*Work request*
Please reproduce the following records exactly, with nothing omitted.

*Data to examine*
┌──
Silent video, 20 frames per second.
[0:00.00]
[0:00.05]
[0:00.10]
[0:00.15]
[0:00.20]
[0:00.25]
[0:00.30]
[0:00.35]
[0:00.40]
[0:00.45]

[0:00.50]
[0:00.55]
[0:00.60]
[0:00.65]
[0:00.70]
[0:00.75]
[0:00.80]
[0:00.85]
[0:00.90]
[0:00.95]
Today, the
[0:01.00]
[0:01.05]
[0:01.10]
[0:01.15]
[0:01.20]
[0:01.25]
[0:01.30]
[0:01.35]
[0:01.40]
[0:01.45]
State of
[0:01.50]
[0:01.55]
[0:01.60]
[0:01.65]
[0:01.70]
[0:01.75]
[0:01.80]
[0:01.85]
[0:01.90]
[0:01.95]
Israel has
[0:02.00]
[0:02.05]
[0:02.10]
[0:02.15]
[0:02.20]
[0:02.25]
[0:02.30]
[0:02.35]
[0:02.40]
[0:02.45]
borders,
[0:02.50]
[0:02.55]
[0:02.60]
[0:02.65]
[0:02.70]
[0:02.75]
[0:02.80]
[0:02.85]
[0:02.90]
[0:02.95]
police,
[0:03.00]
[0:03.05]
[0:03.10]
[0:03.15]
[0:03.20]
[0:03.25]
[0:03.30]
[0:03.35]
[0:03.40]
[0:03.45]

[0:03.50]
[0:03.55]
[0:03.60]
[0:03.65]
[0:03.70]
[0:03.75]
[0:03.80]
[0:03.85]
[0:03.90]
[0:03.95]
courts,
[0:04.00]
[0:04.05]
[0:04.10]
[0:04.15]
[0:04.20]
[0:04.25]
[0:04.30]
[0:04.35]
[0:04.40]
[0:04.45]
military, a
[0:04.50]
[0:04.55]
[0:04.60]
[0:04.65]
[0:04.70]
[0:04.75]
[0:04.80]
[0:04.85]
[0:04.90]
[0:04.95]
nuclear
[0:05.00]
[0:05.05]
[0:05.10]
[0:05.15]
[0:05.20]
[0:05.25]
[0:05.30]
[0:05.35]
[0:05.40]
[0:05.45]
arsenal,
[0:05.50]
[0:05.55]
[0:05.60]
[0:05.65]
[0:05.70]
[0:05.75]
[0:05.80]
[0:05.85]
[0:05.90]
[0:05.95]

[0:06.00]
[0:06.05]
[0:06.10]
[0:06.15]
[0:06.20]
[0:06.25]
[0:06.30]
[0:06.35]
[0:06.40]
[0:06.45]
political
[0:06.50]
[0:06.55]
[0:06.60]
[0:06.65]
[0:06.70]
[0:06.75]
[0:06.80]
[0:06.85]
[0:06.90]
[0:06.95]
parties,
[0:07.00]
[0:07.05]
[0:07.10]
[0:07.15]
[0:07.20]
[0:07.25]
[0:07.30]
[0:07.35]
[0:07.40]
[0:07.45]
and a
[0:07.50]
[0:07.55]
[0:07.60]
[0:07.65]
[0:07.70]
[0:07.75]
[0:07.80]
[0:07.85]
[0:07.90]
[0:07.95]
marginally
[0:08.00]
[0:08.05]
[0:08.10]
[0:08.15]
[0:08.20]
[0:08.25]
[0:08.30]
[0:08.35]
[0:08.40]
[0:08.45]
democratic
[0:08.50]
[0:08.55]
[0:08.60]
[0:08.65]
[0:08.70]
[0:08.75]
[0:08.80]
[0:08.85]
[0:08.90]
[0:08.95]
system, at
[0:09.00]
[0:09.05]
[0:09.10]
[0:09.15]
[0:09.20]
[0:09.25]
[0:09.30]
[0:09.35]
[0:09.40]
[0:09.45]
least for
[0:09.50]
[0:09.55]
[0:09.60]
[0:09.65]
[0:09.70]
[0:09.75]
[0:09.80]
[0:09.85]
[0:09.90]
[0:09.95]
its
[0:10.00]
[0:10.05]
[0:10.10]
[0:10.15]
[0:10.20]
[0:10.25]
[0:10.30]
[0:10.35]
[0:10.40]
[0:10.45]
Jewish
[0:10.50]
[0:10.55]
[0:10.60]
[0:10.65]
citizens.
└──
*The answer*
Silent video, 20 frames per second.
[0:00.00]
[0:00.05]
[0:00.10]
[0:00.15]
[0:00.20]
[0:00.25]
[0:00.30]
[0:00.35]
[0:00.40]
[0:00.45]

[0:00.50]
[0:00.55]
[0:00.60]
[0:00.65]
[0:00.70]
[0:00.75]
[0:00.80]
[0:00.85]
[0:00.90]
[0:00.95]
Today, the
[0:01.00]
[0:01.05]
[0:01.10]
[0:01.15]
[0:01.20]
[0:01.25]
[0:01.30]
[0:01.35]
[0:01.40]
[0:01.45]
State of
[0:01.50]
[0:01.55]
[0:01.60]
[0:01.65]
[0:01.70]
[0:01.75]
[0:01.80]
[0:01.85]
[0:01.90]
[0:01.95]
Israel has
[0:02.00]
[0:02.05]
[0:02.10]
[0:02.15]
[0:02.20]
[0:02.25]
[0:02.30]
[0:02.35]
[0:02.40]
[0:02.45]
borders,
[0:02.50]
[0:02.55]
[0:02.60]
[0:02.65]
[0:02.70]
[0:02.75]
[0:02.80]
[0:02.85]
[0:02.90]
[0:02.95]
police,
[0:03.00]
[0:03.05]
[0:03.10]
[0:03.15]
[0:03.20]
[0:03.25]
[0:03.30]
[0:03.35]
[0:03.40]
[0:03.45]

[0:03.50]
[0:03.55]
[0:03.60]
[0:03.65]
[0:03.70]
[0:03.75]
[0:03.80]
[0:03.85]
[0:03.90]
[0:03.95]
courts,
[0:04.00]
[0:04.05]
[0:04.10]
[0:04.15]
[0:04.20]
[0:04.25]
[0:04.30]
[0:04.35]
[0:04.40]
[0:04.45]
military, a
[0:04.50]
[0:04.55]
[0:04.60]
[0:04.65]
[0:04.70]
[0:04.75]
[0:04.80]
[0:04.85]
[0:04.90]
[0:04.95]
nuclear
[0:05.00]
[0:05.05]
[0:05.10]
[0:05.15]
[0:05.20]
[0:05.25]
[0:05.30]
[0:05.35]
[0:05.40]
[0:05.45]
arsenal,
[0:05.50]
[0:05.55]
[0:05.60]
[0:05.65]
[0:05.70]
[0:05.75]
[0:05.80]
[0:05.85]
[0:05.90]
[0:05.95]

[0:06.00]
[0:06.05]
[0:06.10]
[0:06.15]
[0:06.20]
[0:06.25]
[0:06.30]
[0:06.35]
[0:06.40]
[0:06.45]
political
[0:06.50]
[0:06.55]
[0:06.60]
[0:06.65]
[0:06.70]
[0:06.75]
[0:06.80]
[0:06.85]
[0:06.90]
[0:06.95]
parties,
[0:07.00]
[0:07.05]
[0:07.10]
[0:07.15]
[0:07.20]
[0:07.25]
[0:07.30]
[0:07.35]
[0:07.40]
[0:07.45]
and a
[0:07.50]
[0:07.55]
[0:07.60]
[0:07.65]
[0:07.70]
[0:07.75]
[0:07.80]
[0:07.85]
[0:07.90]
[0:07.95]
marginally
[0:08.00]
[0:08.05]
[0:08.10]
[0:08.15]
[0:08.20]
[0:08.25]
[0:08.30]
[0:08.35]
[0:08.40]
[0:08.45]
democratic
[0:08.50]
[0:08.55]
[0:08.60]
[0:08.65]
[0:08.70]
[0:08.75]
[0:08.80]
[0:08.85]
[0:08.90]
[0:08.95]
system, at
[0:09.00]
[0:09.05]
[0:09.10]
[0:09.15]
[0:09.20]
[0:09.25]
[0:09.30]
[0:09.35]
[0:09.40]
[0:09.45]
least for
[0:09.50]
[0:09.55]
[0:09.60]
[0:09.65]
[0:09.70]
[0:09.75]
[0:09.80]
[0:09.85]
[0:09.90]
[0:09.95]
its
[0:10.00]
[0:10.05]
[0:10.10]
[0:10.15]
[0:10.20]
[0:10.25]
[0:10.30]
[0:10.35]
[0:10.40]
[0:10.45]
Jewish
[0:10.50]
[0:10.55]
[0:10.60]
[0:10.65]
citizens.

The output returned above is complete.